• _TASK OBJECTIVE_
Exactly reproduce the lines from the one containing "What the speaker says: it" through the last line of the data, both ends included, leaving out pictures.

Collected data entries
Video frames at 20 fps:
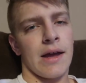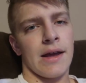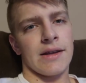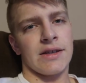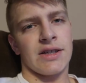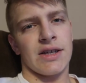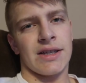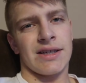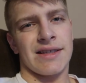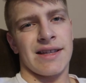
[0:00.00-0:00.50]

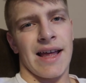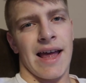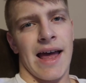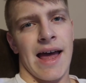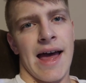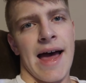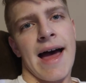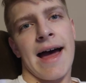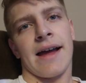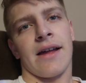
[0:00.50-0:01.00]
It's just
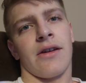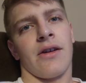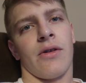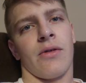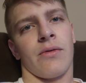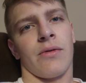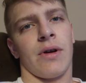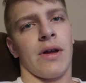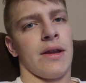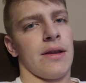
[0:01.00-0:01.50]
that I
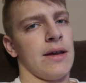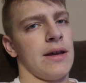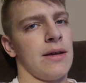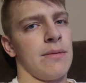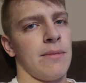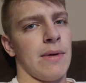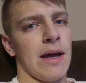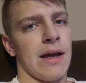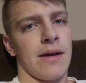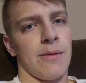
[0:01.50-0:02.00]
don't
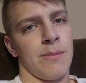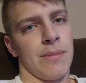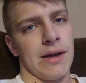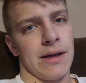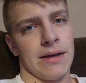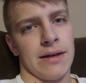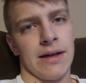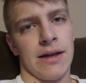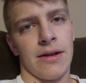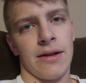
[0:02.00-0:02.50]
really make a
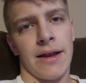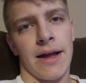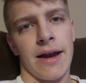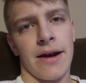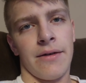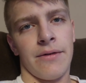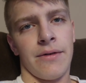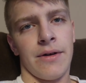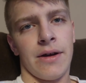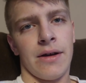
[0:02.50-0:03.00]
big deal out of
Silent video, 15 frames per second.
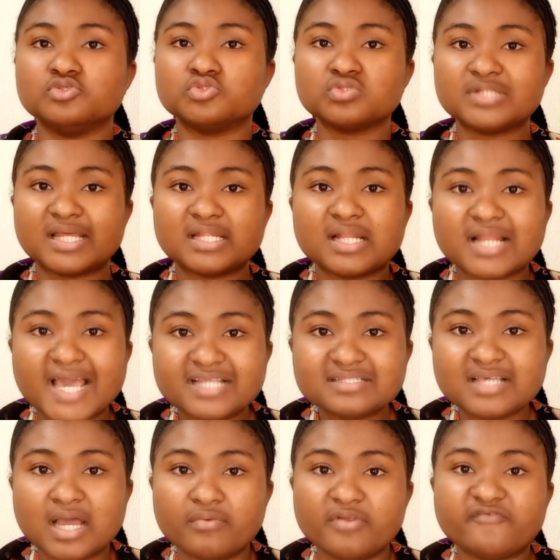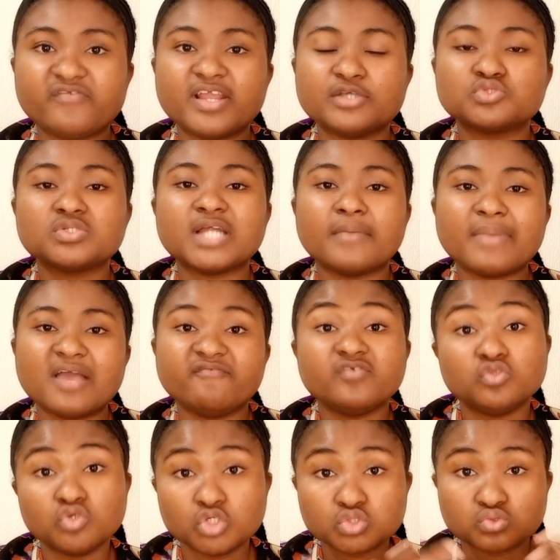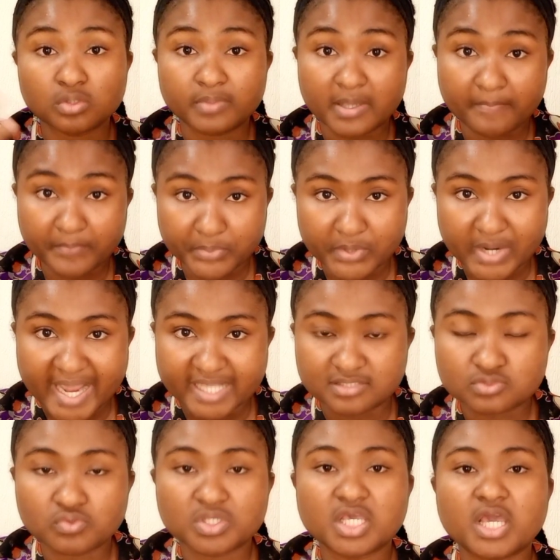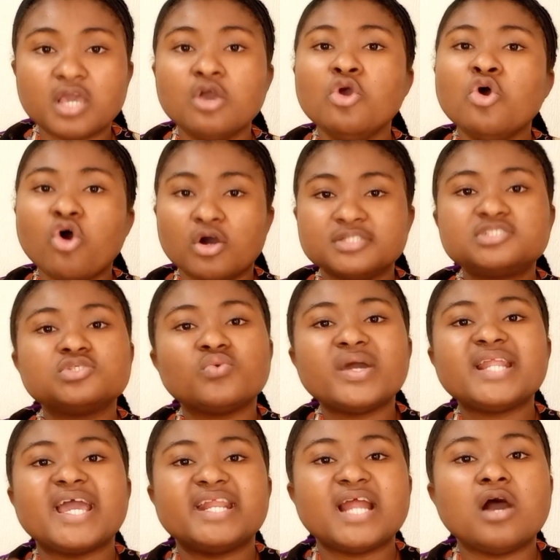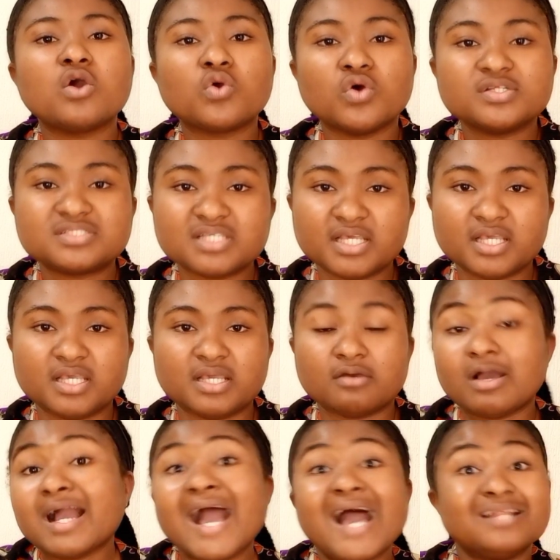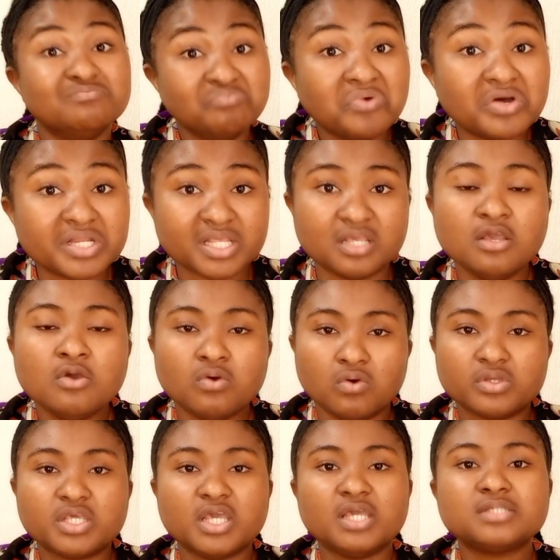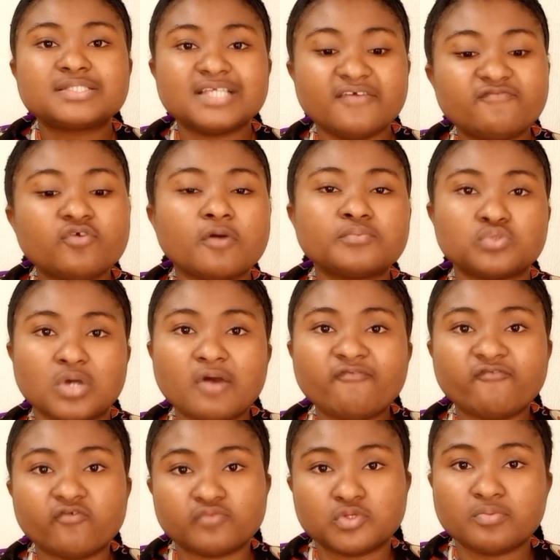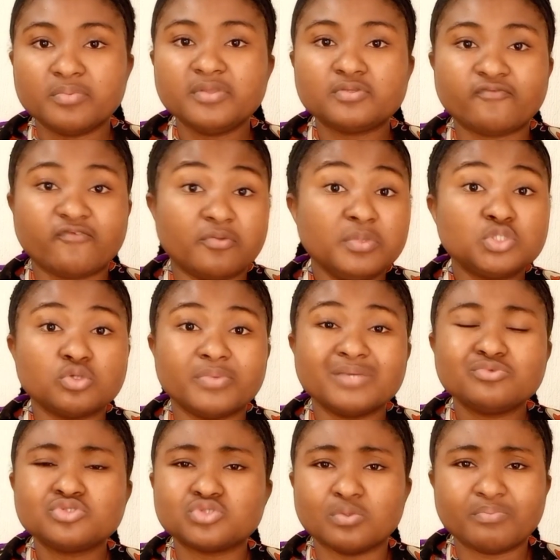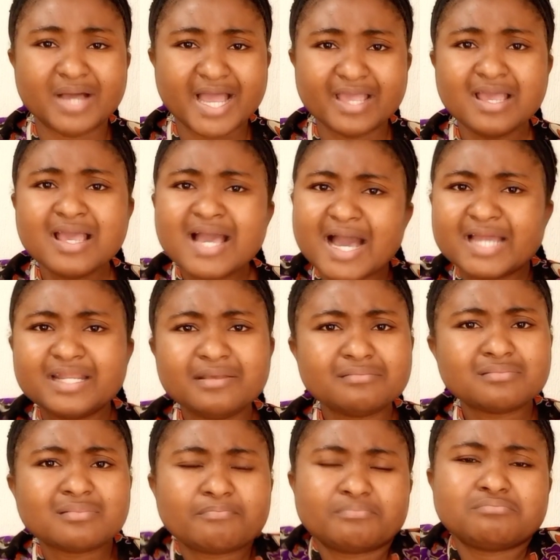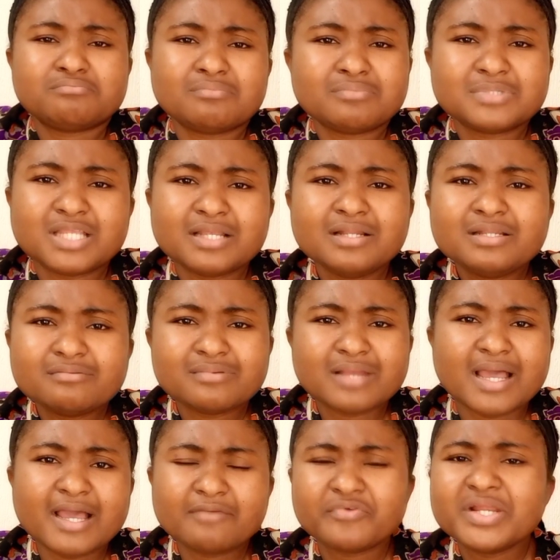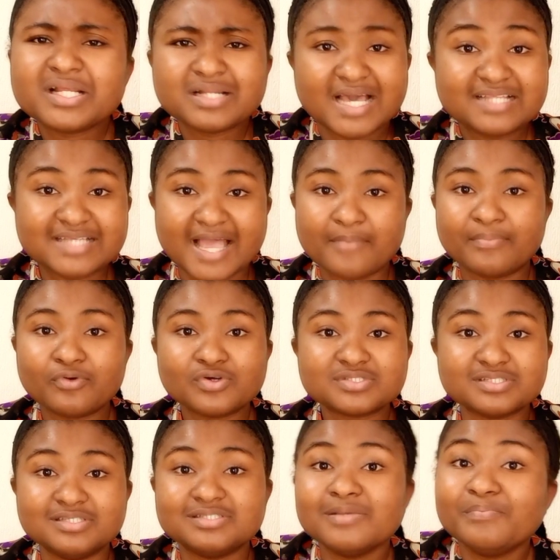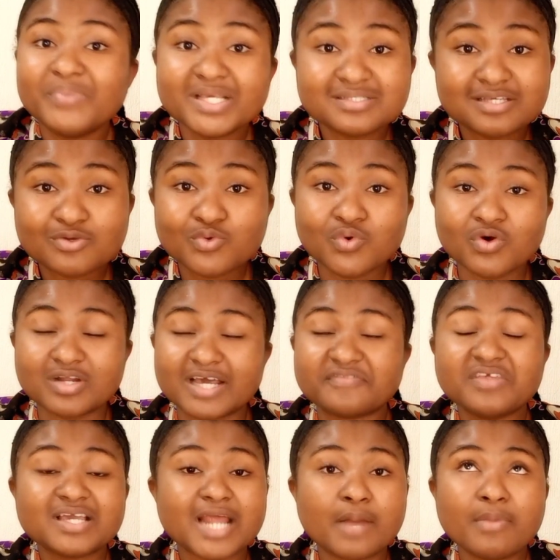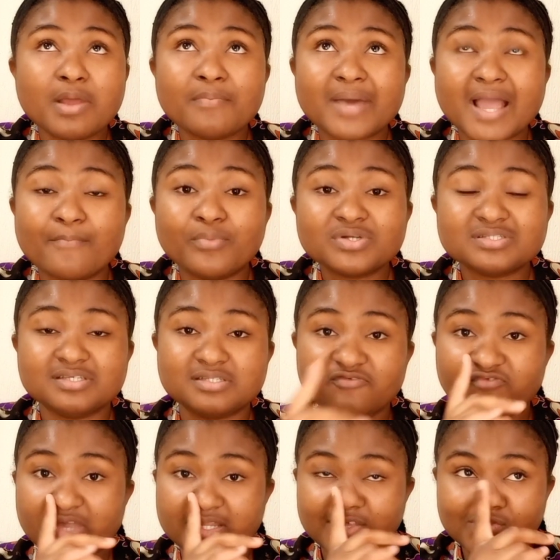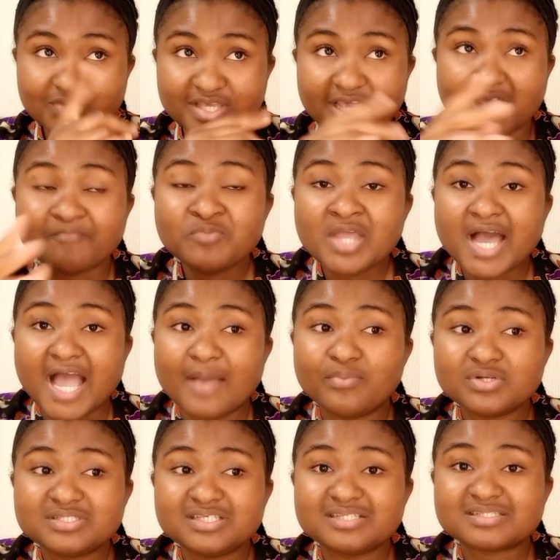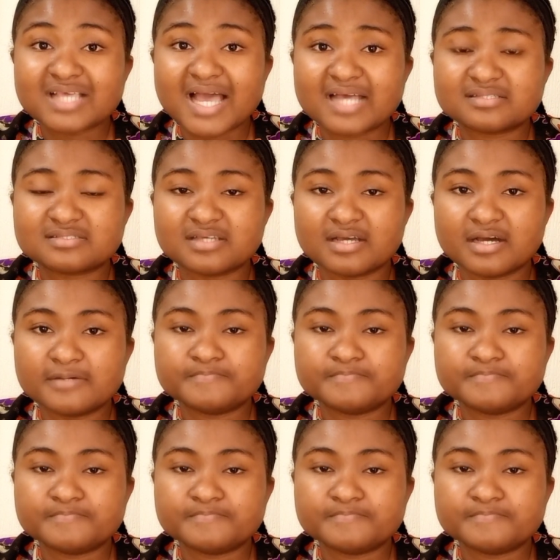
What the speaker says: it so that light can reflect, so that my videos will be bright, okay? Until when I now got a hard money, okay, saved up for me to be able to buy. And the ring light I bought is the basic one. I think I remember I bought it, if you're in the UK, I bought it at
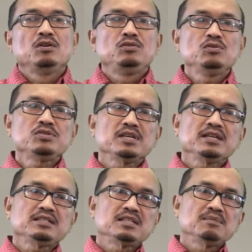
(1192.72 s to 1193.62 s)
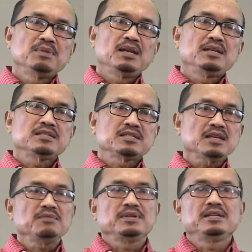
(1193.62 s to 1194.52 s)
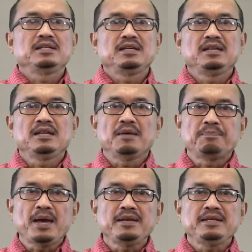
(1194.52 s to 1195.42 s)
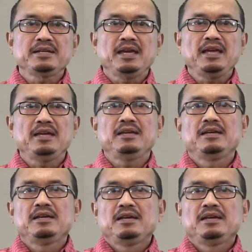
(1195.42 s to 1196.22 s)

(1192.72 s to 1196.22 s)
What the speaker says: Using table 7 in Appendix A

• _EXERCISE RESPONSE_
What the speaker says: it so that light can reflect, so that my videos will be bright, okay? Until when I now got a hard money, okay, saved up for me to be able to buy. And the ring light I bought is the basic one. I think I remember I bought it, if you're in the UK, I bought it at
(1192.72 s to 1193.62 s)
(1193.62 s to 1194.52 s)
(1194.52 s to 1195.42 s)
(1195.42 s to 1196.22 s)

(1192.72 s to 1196.22 s)
What the speaker says: Using table 7 in Appendix A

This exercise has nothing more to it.